Jimmy Hess writes:
On Wed, Jul 1, 2015 at 12:38 AM, Mikael Abrahamsson <swmike@swm.pp.se> wrote:
quickly. Either we should abolish the leap second or we should make leap second adjustments (back and forth) on a monthly basis to exercise the code .
See.... maybe there should some day be building codes for commercially marketed software that provide minimum independent formal testing to be done by licensed independent testers, including leap seconds and such. ^_^
And NTF's Certification and Compliance programs are going to do this. At least as soon as NTF has the resources to get this moving.

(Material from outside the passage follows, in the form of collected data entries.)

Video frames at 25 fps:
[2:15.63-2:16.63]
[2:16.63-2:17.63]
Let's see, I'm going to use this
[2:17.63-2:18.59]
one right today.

The leap second issues are possibly rare and intermittent, therefore, having a few per month is not necessarily giving adequate exposure to code paths that may go wrong during an insert/del event.
If they happened every 6 month's time that would be often enough, but the earth hasn't slowed down that much yet. There will be enough times that we could insert or delete one every month and still have |UT-UT1| be under .9 seconds. If it was announced that "starting in 6 months' time we'll be inserting or deleting a leap second every month or so that would give folks enough time to prep for it, and I'm pretty confident that the leap-second would soon become a non-event.

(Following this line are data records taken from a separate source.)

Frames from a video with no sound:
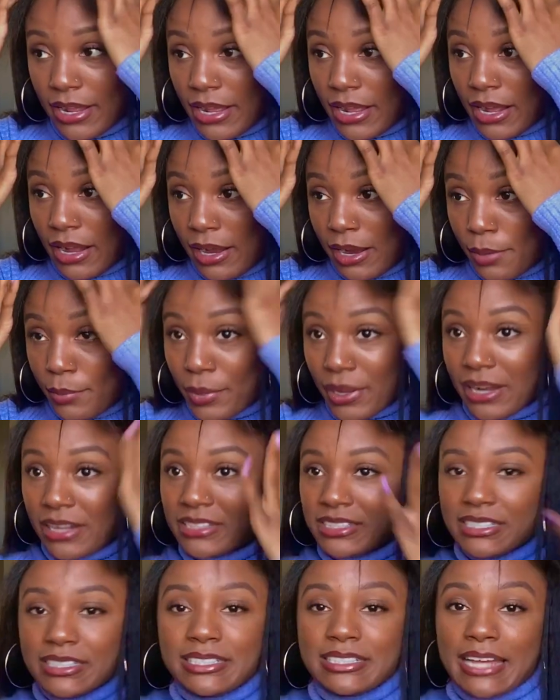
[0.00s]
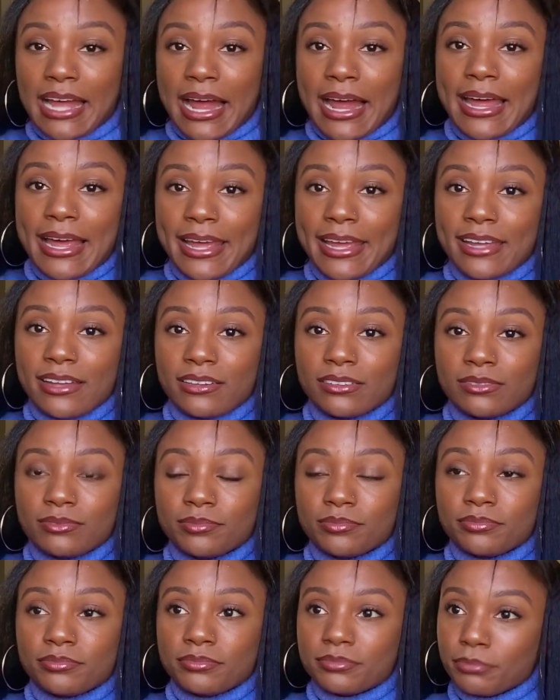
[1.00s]
Um, but since I
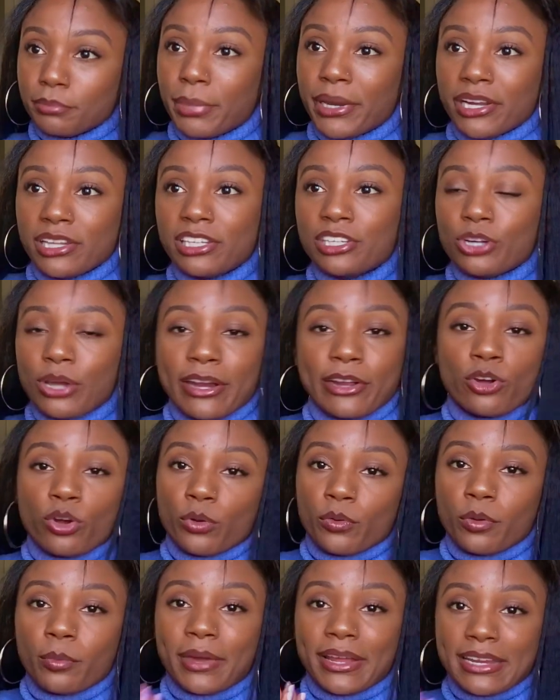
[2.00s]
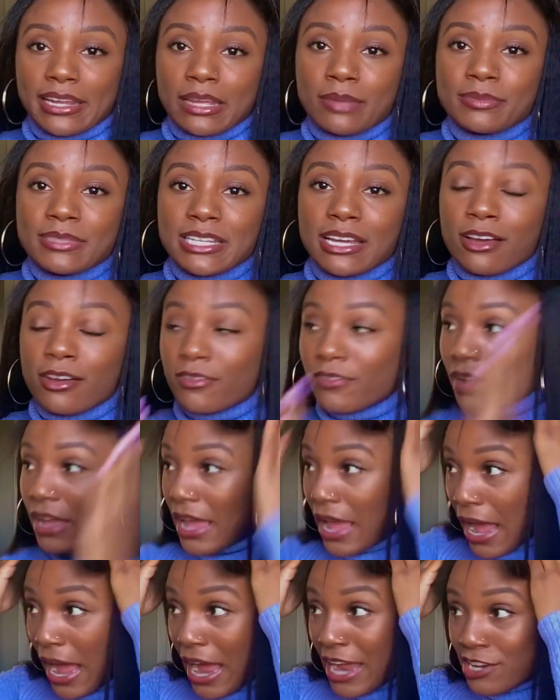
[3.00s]
barely know how to cornrow my damn self,
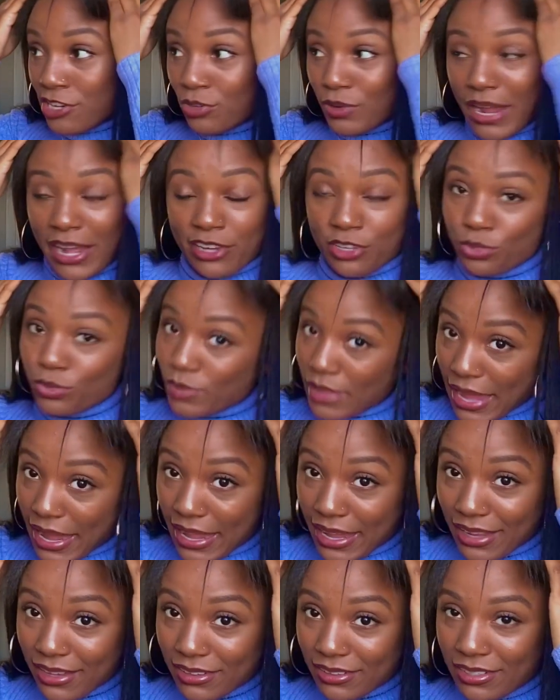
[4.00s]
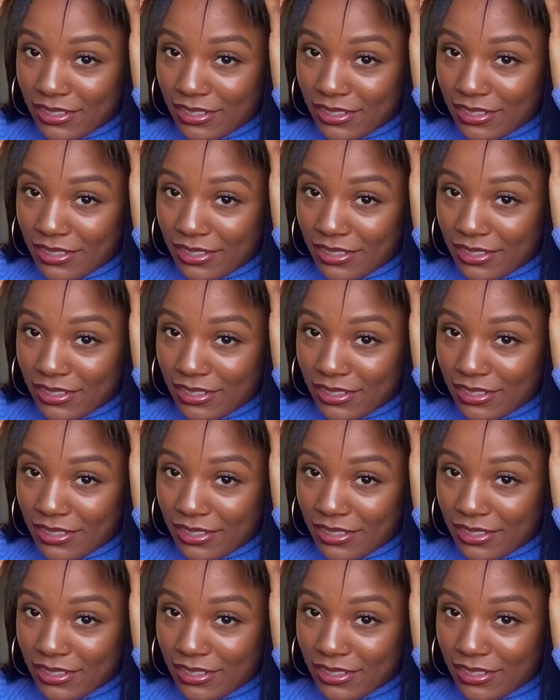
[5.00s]
I do not do that.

There's never been a negative leap second, only insertions, but how deletions are implemented might expose new bugs, since there hasn't been one before, And you can only have one leap per 24 hours, positive or minus, pick one.
Yup.
& Shouldn't this kind of 'exercise' be done during the QA process before releasing new system software, rather than mucking with clock accuracy?

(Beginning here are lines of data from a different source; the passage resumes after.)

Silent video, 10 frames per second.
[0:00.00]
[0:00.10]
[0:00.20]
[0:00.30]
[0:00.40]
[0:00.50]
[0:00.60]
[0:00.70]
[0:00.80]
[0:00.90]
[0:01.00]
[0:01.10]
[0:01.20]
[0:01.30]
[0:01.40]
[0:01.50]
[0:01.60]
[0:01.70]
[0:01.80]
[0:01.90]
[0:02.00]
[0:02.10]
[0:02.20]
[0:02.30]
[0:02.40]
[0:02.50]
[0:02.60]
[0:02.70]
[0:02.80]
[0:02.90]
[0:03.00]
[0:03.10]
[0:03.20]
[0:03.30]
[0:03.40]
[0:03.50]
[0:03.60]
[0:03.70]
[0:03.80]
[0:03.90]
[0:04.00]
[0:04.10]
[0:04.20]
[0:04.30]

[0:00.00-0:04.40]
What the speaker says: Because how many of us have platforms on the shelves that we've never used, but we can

leap second handling is a "mechanism" question. Which one to choose is a "policy" question. IMO, a vendor should provide adequate mechanism. The customer should get to choose policy.
There is a recent article with some Leap Second 'stress testing' code: https://access.redhat.com/articles/199563
Readily available test methods are available, there ought to be little legitimate excuse for anyone writing serious software that has long-running processes or threads not to include evaluation for possible leap second issues and other possible clock-related issues such as clock stepping, DST, and Year 2038 in their standard smoke tests....
Yes. And even so, testing these things takes time and equipment. -- Harlan Stenn <stenn@ntp.org> http://networktimefoundation.org - be a member!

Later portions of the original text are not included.